I’m not a Marxist or a communist and I don’t like people united at all in large groups, even workers. In the battle between rich and poor the rich are often pretty united (largely because immense multinational corporations function as a single entity and industries are good at coordinated efforts). It’s probably necessary that the workers of the world do some uniting in order to keep up. I’d rather see less uniting along class lines though and have the rich communes broken up.

1 Like

No. If your broader point sometimes gets blurred, it’s because you occasionally say things entirely at odds with the self-portrait you’re painting here. I’ll give some allowance for online rhetoric and, frankly, I’ll give a little extra allowance for a guy with your background who confuses masculinity with contempt for women and finds his desire to be masculine at odds with the mores of his social peers. If you find that those allowances aren’t enough to rehabilitate your image, that’s your problem, not mine.

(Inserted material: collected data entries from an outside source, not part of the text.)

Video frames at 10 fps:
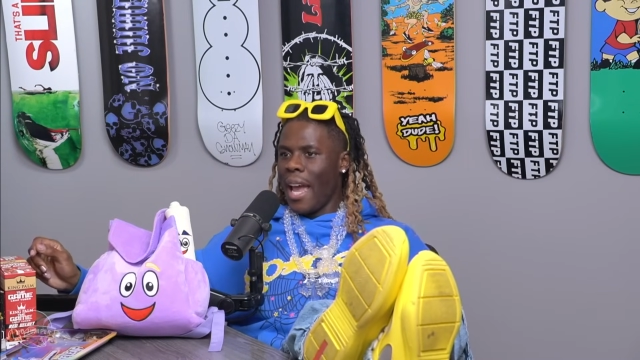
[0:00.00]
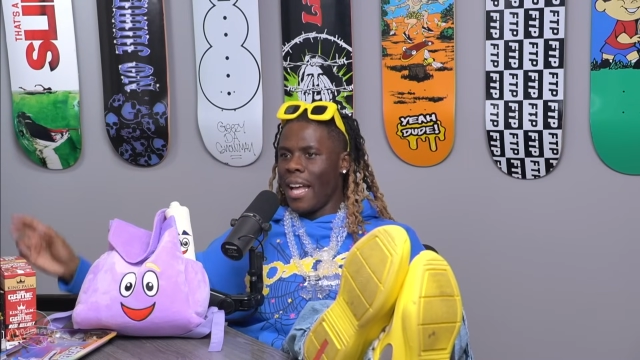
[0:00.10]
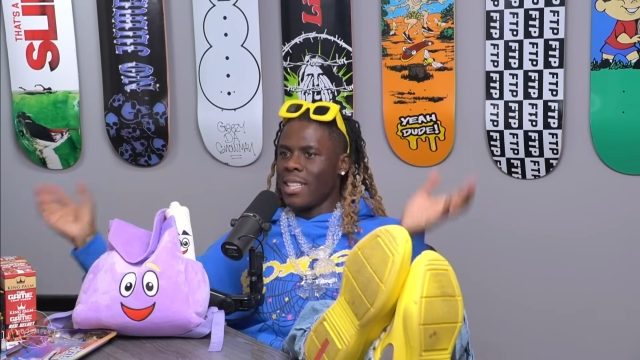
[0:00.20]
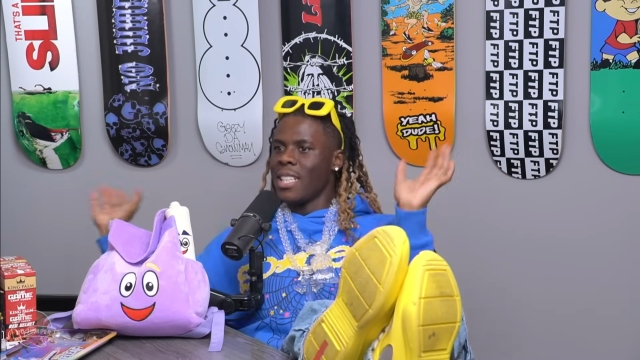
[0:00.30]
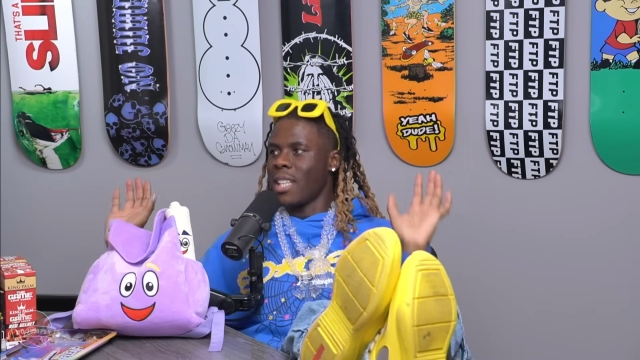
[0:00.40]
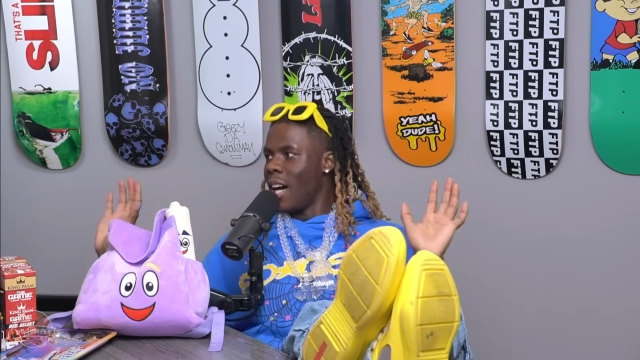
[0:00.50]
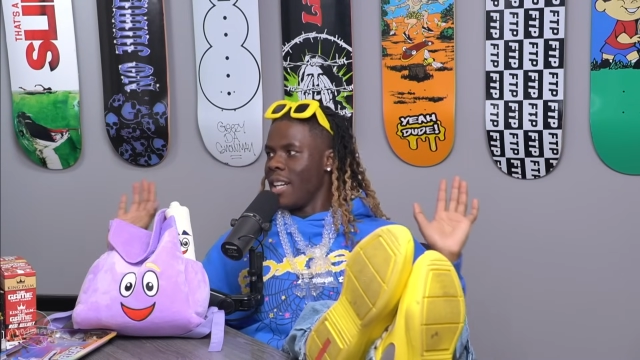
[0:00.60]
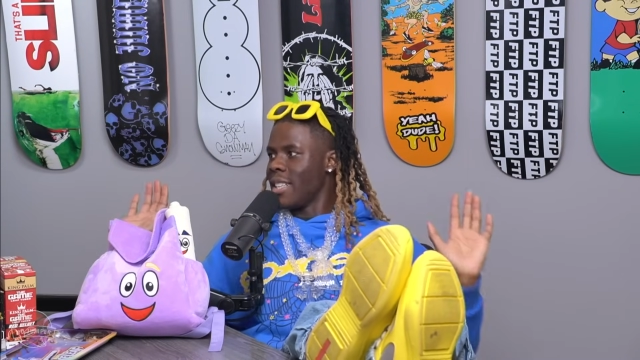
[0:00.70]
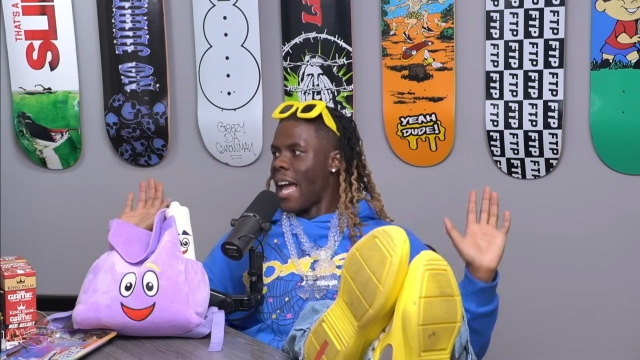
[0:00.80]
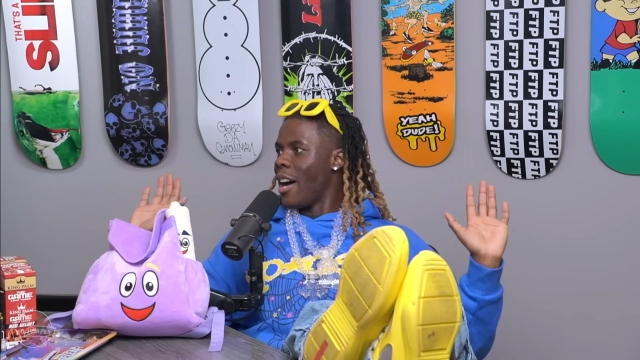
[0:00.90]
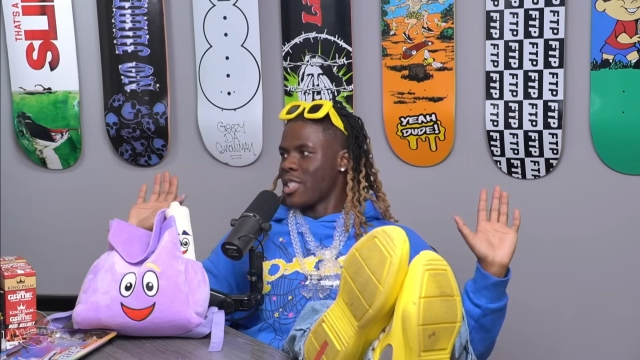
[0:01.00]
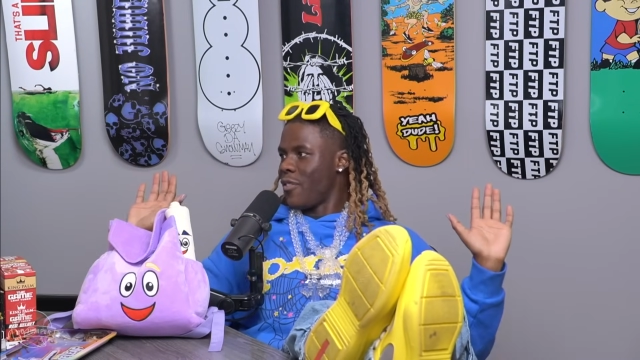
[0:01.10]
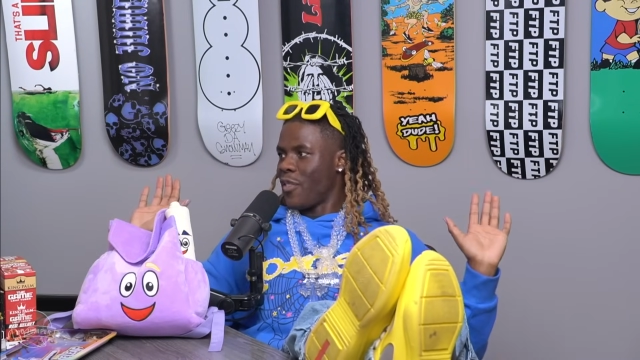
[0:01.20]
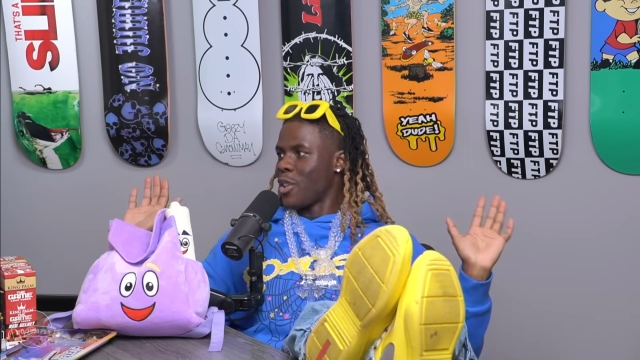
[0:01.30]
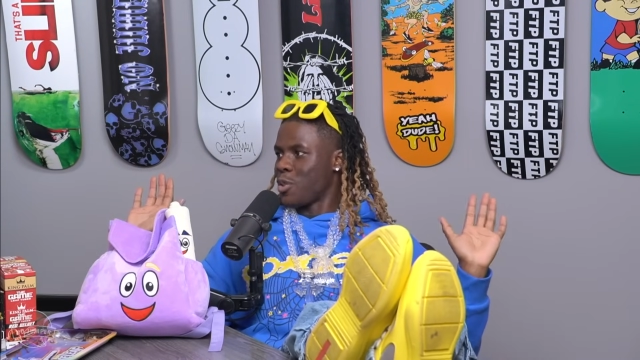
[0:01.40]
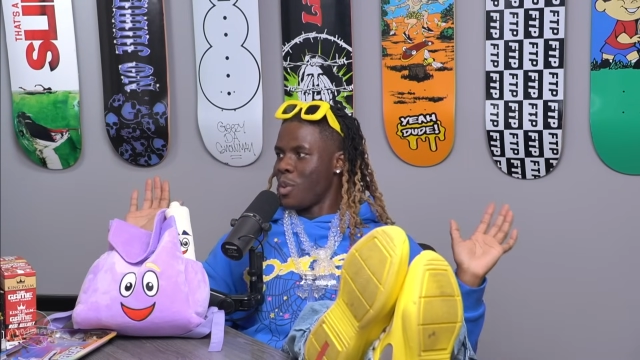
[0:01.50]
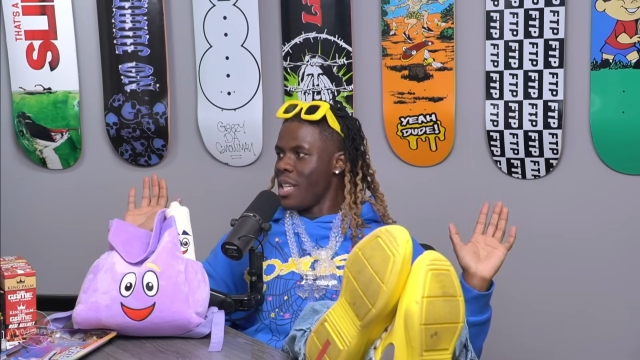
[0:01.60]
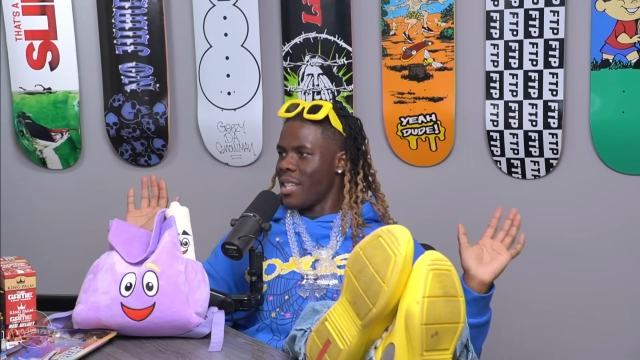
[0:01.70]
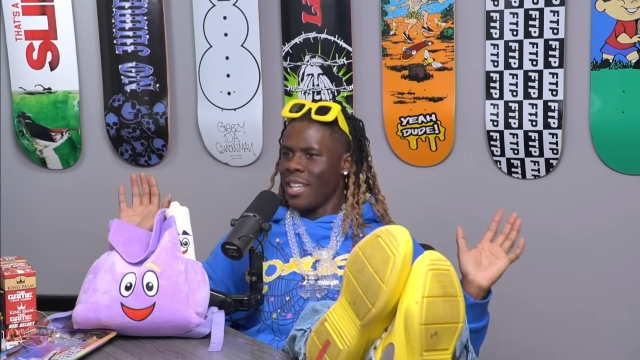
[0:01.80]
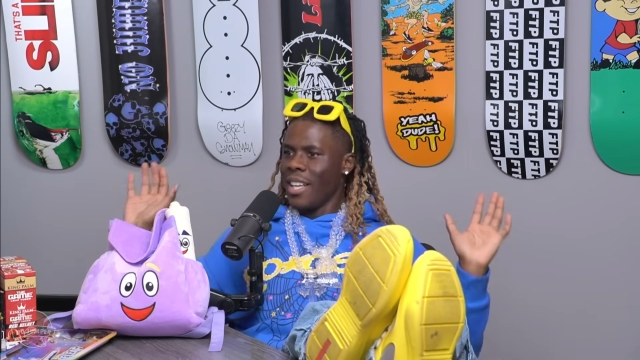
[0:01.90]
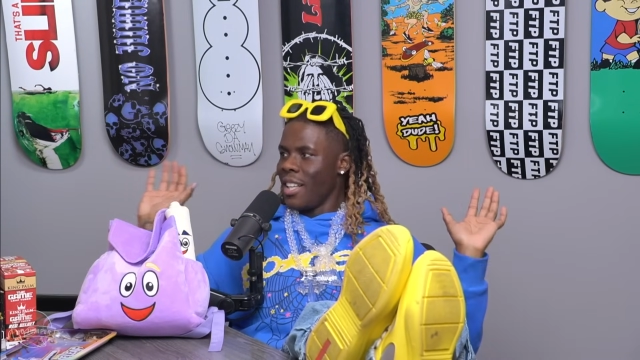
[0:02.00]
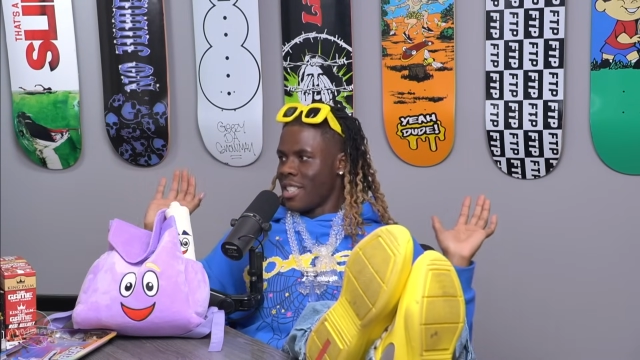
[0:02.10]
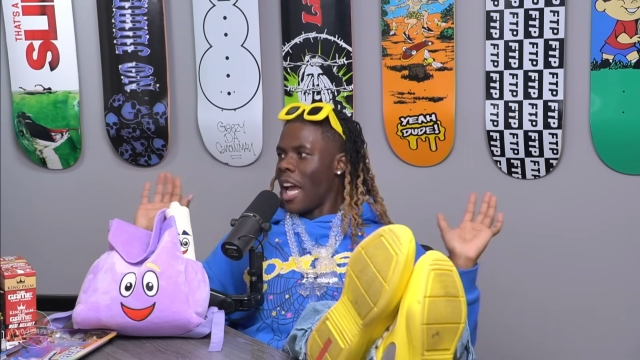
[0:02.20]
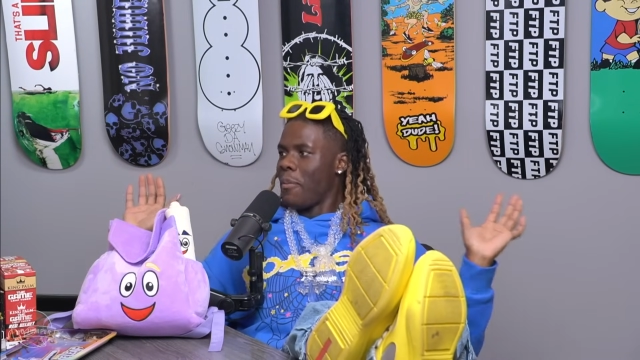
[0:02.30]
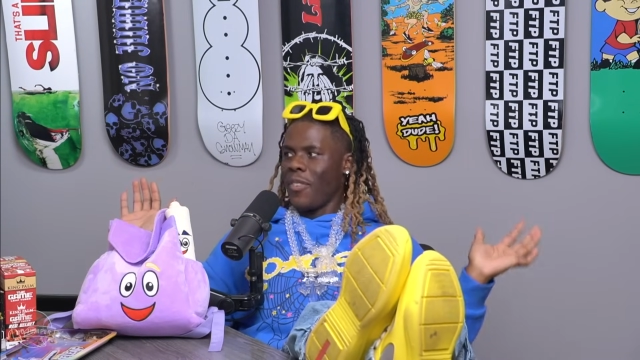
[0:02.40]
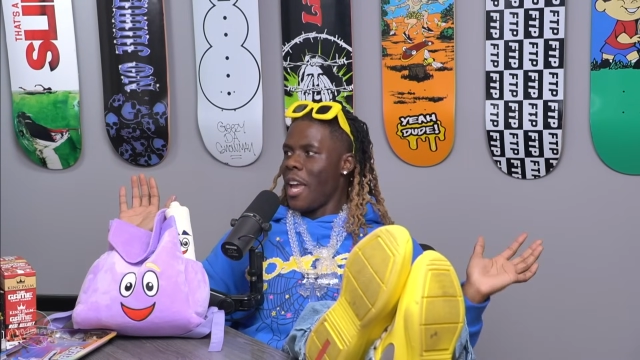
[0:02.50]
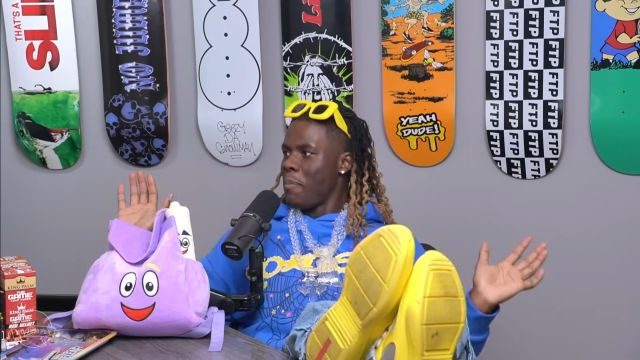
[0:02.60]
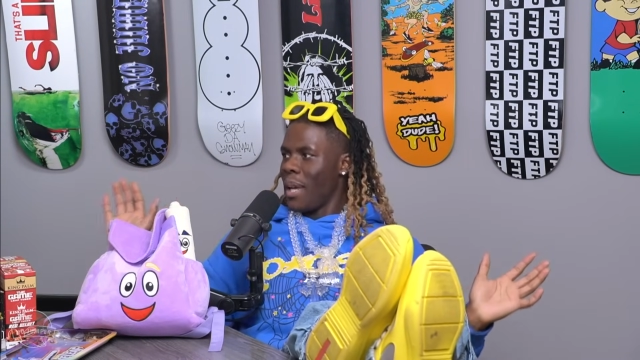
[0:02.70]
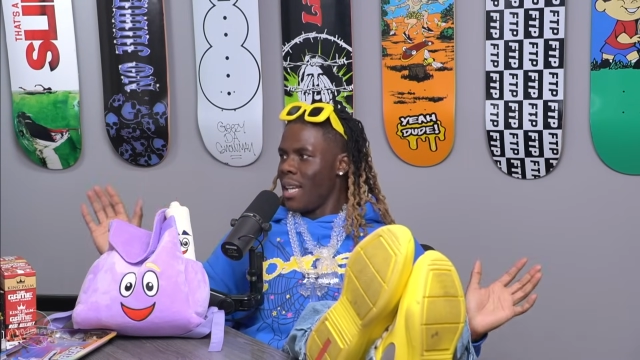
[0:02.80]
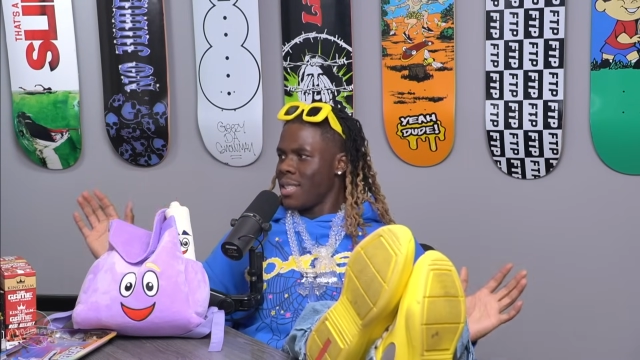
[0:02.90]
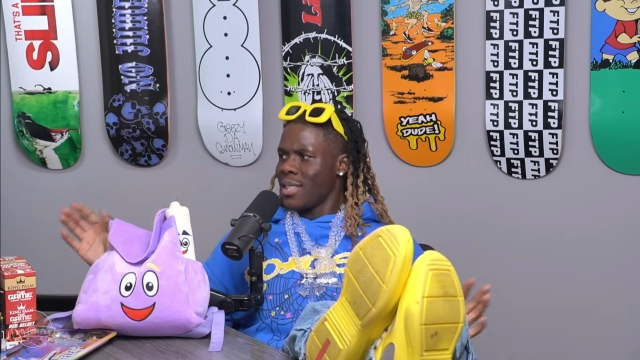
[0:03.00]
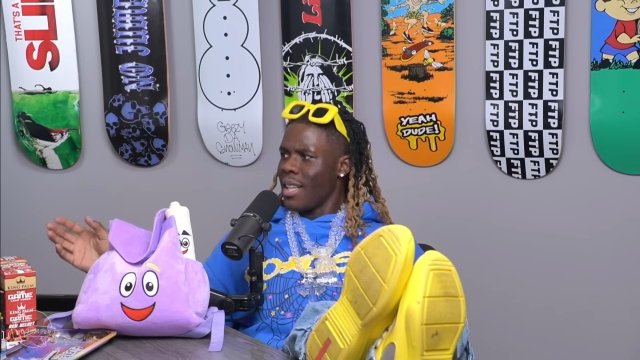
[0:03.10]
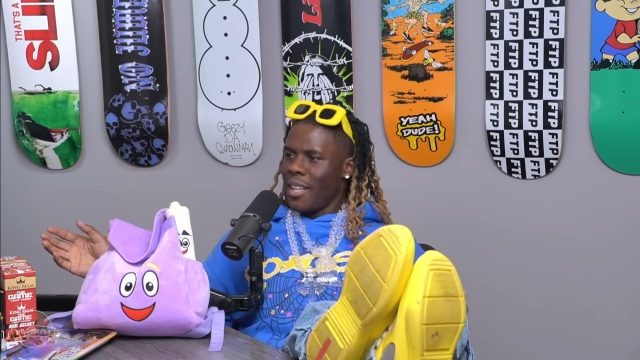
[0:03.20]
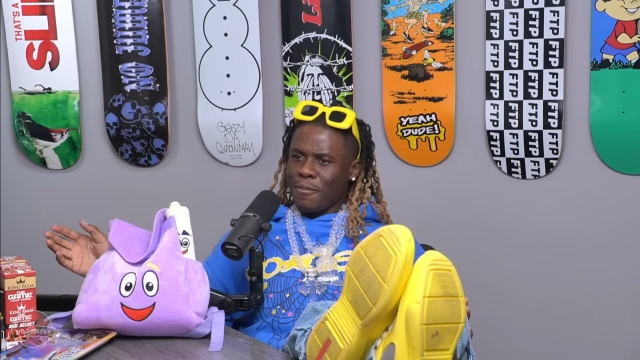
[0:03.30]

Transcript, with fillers: at least one hundred thousand first week mm. type fan base.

You said you back the candidate favoured most by mathematicians and not by waiters, and I think that’s a useful articulation of a particular liberal viewpoint. A viewpoint from which class — socioeconomic status, or what a full-blowm Marxist would call relation to the means of production — has been mostly if not completely removed. I won’t take you at your word that you don’t actually despise the waiters, because you’ve said too many things that suggest you do, and I’m more inclined to believe people when they’re saying things like that than when they’re hedgingly apologising for having done so, but I don’t think that’s especially important, mostly because this is a message board and nothing said here is at all important. I think it’s quite informative, though.

Politics is a contest for resources, for how they will be used and how they’ll be distributed. Painting that contest as solely between the poor and the rich, the haves and have-nots etc may be incomplete. Shit’s complicated, yo. But it’s far, far less incomplete than dismissing that analysis entirely. If you favour redistribution, you have work to do if you want to justify discounting the avowed opinions of those who would benefit from it. More work, certainly, than merely pointing to your own socio-economic status can do.

It’s Gramsci, btw, not Gramshi. It’s funny how the internet can sometimes judo-flip those old shibboleths.